Source records:
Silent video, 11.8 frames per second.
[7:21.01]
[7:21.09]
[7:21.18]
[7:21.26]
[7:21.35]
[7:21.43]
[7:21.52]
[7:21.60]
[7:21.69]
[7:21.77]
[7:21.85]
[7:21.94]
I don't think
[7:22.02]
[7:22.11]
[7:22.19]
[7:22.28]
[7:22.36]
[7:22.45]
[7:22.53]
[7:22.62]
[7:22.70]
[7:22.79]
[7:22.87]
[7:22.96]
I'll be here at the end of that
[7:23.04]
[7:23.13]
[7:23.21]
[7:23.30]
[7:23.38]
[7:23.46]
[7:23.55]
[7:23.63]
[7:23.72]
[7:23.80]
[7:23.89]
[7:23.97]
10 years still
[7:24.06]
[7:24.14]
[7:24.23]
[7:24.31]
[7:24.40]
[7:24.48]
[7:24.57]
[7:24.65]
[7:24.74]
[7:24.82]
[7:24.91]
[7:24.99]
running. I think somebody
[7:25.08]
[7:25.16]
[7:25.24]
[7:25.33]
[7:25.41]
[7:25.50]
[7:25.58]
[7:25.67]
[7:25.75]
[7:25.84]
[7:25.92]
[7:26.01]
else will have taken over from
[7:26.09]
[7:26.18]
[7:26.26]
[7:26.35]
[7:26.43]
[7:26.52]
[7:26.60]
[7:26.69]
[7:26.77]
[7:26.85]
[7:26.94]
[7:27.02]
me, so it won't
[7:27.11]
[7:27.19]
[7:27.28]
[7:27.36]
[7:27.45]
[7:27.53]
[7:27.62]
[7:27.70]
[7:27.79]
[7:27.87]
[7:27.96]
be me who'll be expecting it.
--
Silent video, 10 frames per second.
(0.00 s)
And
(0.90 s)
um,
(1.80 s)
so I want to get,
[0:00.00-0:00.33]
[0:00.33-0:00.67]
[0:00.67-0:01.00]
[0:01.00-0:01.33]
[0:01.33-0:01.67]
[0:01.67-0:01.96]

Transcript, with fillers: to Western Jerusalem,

* Task item
Using the records above, give the number of lines in which the word "second" occurs, and nothing else.

* Answer to the exercise
2